CALSSA argues that the current PAO analysis essentially ensures guaranteed revenue from consumers not buying their product.
By removing these “phantom costs” for self-consumed rooftop solar, $4 billion of the proposed $8.5 billion cost shift is removed.
Another $2.5 billion in costs can be removed from the PAO analysis based on electricity rate calculation errors. The rate errors include underreported solar capacity factors, issues with time-of-use rate reporting and more, which can be read in detail the CALSSA’s report.
Between these two calculation errors, the $8.5 billion cost shift is reduced to $2 billion.
The third major issue in the cost shift calculation is related to errors with assessing a full and accurate accounting of historic benefits of rooftop solar.
Utilities set their customer electricity rates based on how much they expect to spend on transmission and generation assets in the future.
CALSSA said the PAO analysis also ignores the infrastructure cost savings caused by having distributed solar resources on the grid.

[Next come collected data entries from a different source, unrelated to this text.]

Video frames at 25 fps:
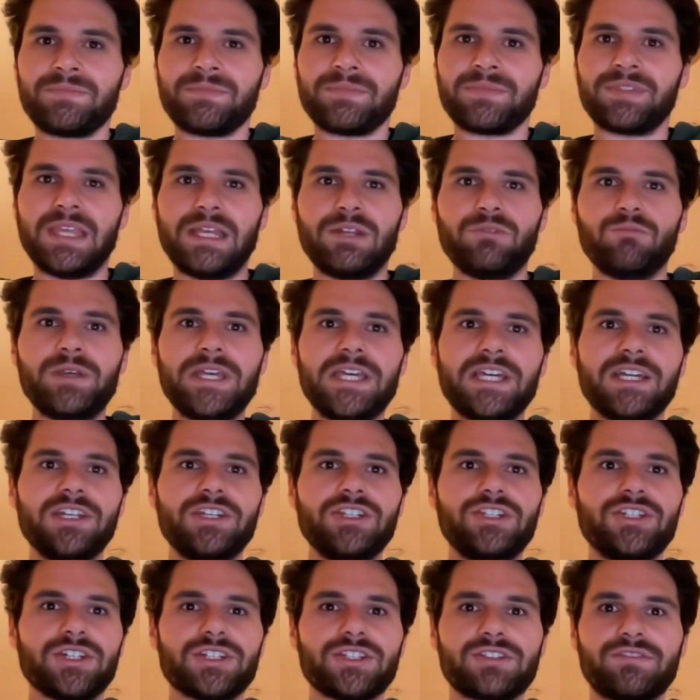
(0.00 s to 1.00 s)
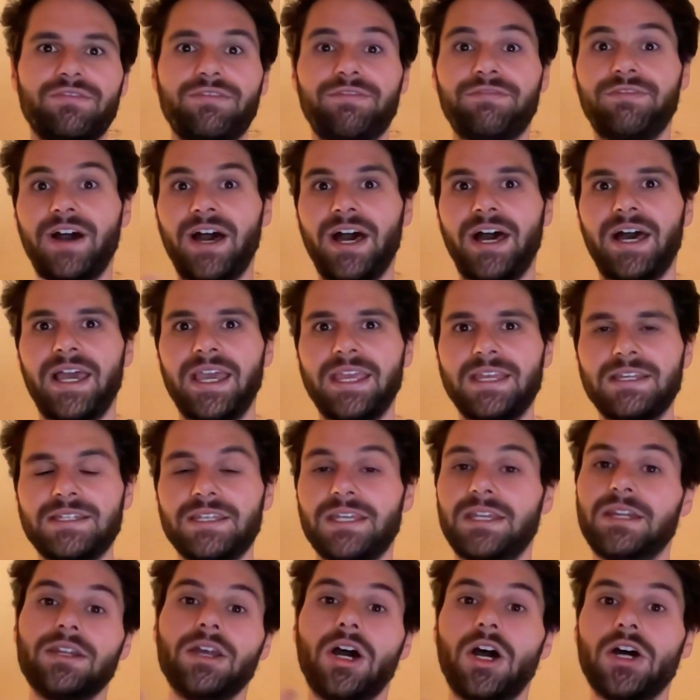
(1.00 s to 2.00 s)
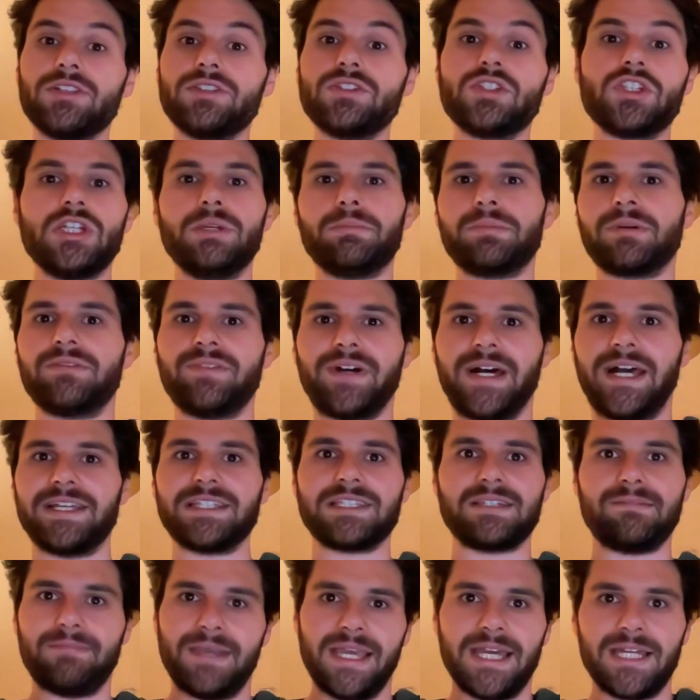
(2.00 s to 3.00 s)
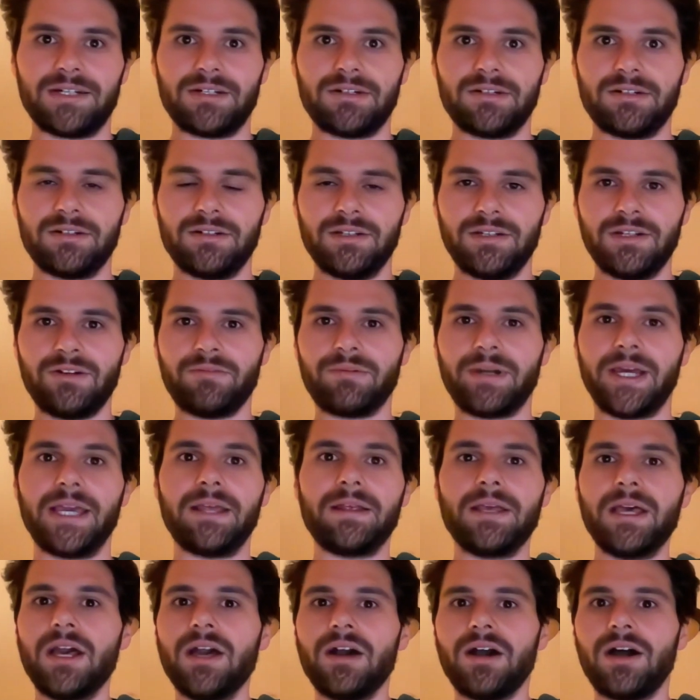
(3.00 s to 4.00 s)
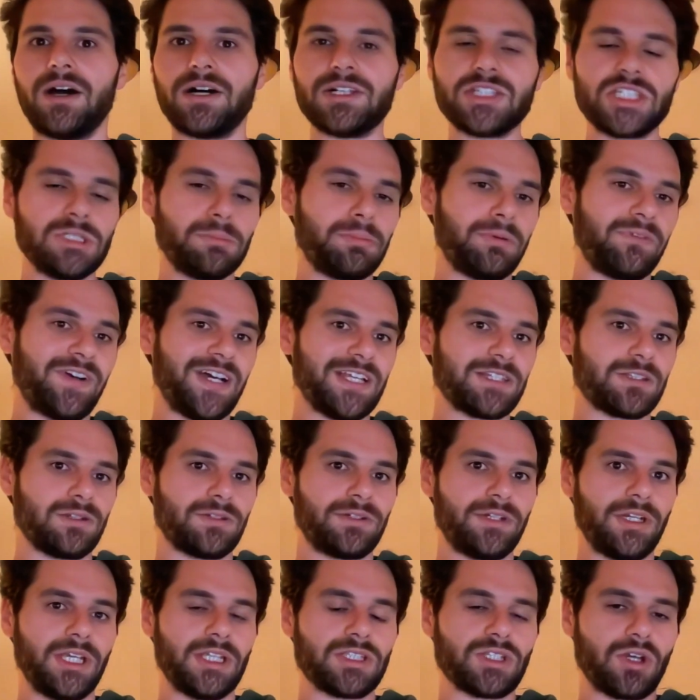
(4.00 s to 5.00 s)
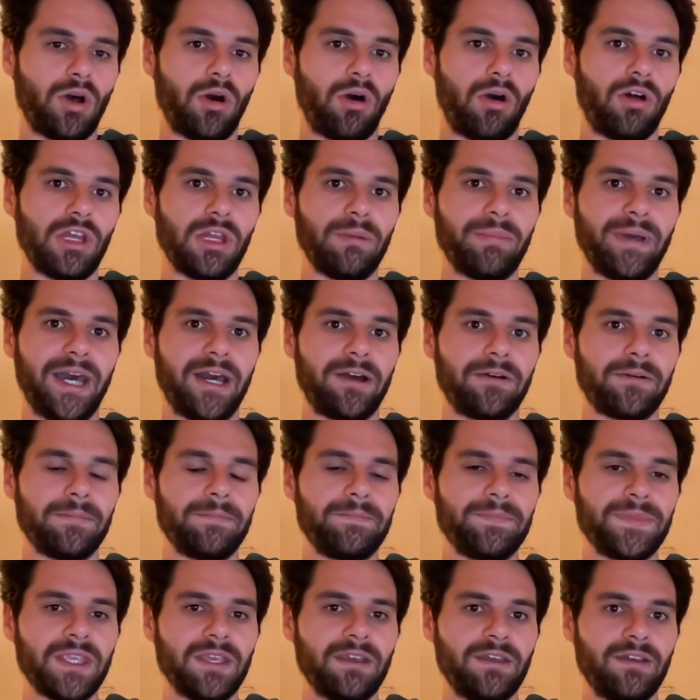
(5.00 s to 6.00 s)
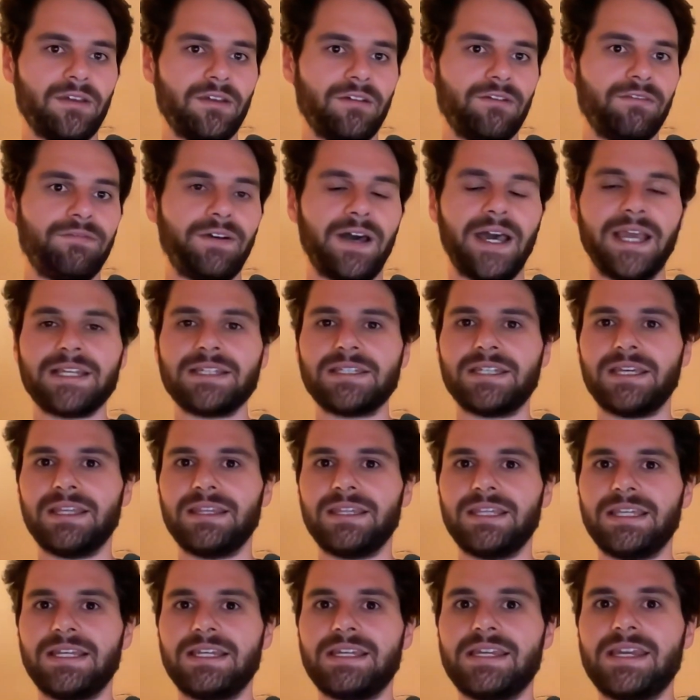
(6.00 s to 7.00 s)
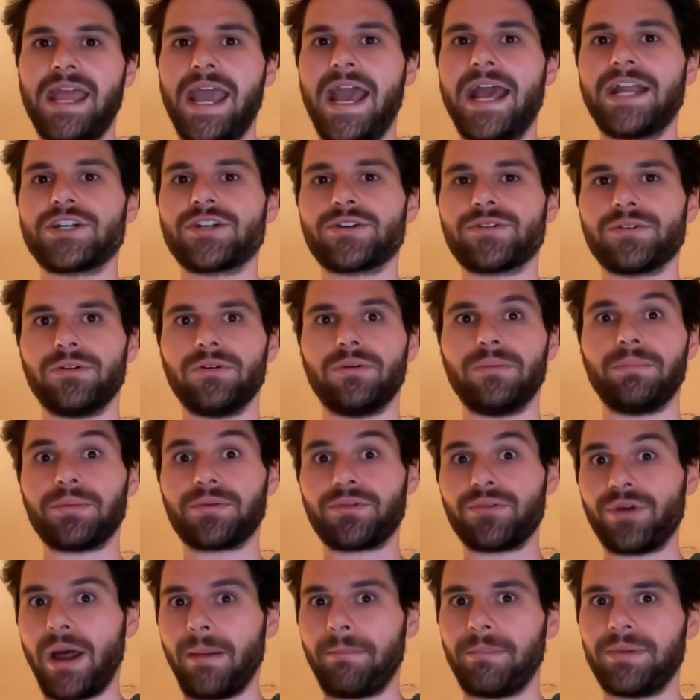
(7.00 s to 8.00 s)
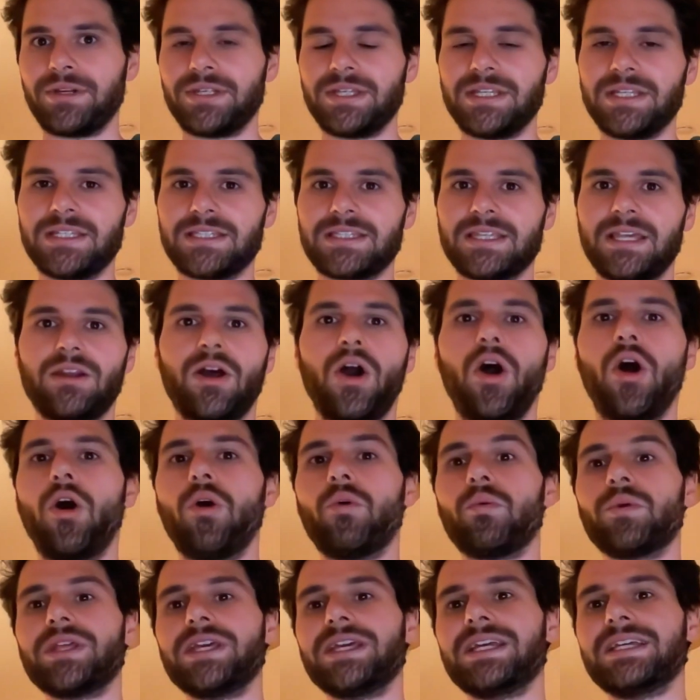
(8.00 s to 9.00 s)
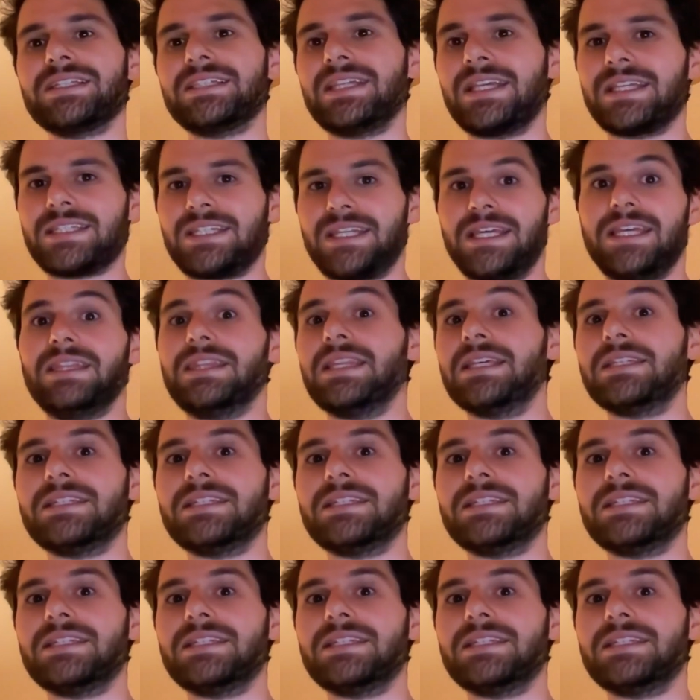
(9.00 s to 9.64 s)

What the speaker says: that we can just find in an unsupervised manner, right? Unsupervised learning is all about finding the natural properties that already exist in the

The PAO in its analysis uses the “avoided cost calculator” to estimate future cost savings to measure the benefits of rooftop solar that has been built in the past, which CALSSA said is a flawed approach.
“If the first 17 GW of rooftop solar had not been built, utilities would have had to build more grid infrastructure […] ratepayers would still be paying for those expenses in today’s rates,” said CALSSA.
Rather than using the one-year value of solar in the forward-looking Avoided Cost Calculator for the value of previously installed solar, the M.Cubed analysis uses the historic costs of the investments that would have been made if the solar had not been installed. This leads to another $2.2 billion in net savings as compared to the PAO fact sheet. This brings the total to a net grid benefit of $150 million.
The final major flaw of the PAO analysis, according to the report, is ignoring the average of $80 to $160 per month that customers continue to pay after installing solar. PAO’s analysis said that these customers do not cover the utilities’ fixed costs.
“Utility fixed costs are per customer, not per kilowatt-hour of electricity delivered. PAO’s analysis is limited to the kWh of customer generation, ignoring the additional amount of electricity consumed by solar customers, the impact of time-of-use rates, the minimum bill, and the fixed charges,” said the report. “This mismatch undermines the PAO analysis by leaving out perhaps the most important financial contribution of these customers to the utilities’ current costs.”
The PAO analysis ignores the $10 minimum that bill customers pay to utilities, the newly approved $24 per month fixed charge paid by all customers, substantial rates paid by solar customers via time-of-use rates, and the fact that most solar customers generate less electricity than they consumer. All combined, this adds up to an $80 to $160 average monthly bill still paid by solar customers to the utility, depending on utility and net metering regime.
Correcting this error leads to another $1.2 billion in net savings as compared to the PAO analysis, said M.Cubed.
These four major calculation corrections, plus another $160 million correction related avoided subsidies for the CARE program, brings the grand total “cost shift” to a net benefit of $1.5 billion to all ratepayers.
Why are electricity rates high?
Over the last 20 years, despite relatively flat electricity usage, transmission and distribution spending by utilities has increased 300%.
Far outpacing inflation, electricity rates have ballooned in California. CALSSA argues that the fundamental structure of private utilities in the state has created a perverse inventive to spend inefficiently. The more capital that utilities spend on infrastructure, the more they can get electricity rate increases approved. The more rates are increased, the larger the profits.
In a follow-up report, pv magazine USA will continue coverage of this analysis, examining what M.Cubed and CALSSA say are the fundamental reasons electricity rates are sharply on the rise in California.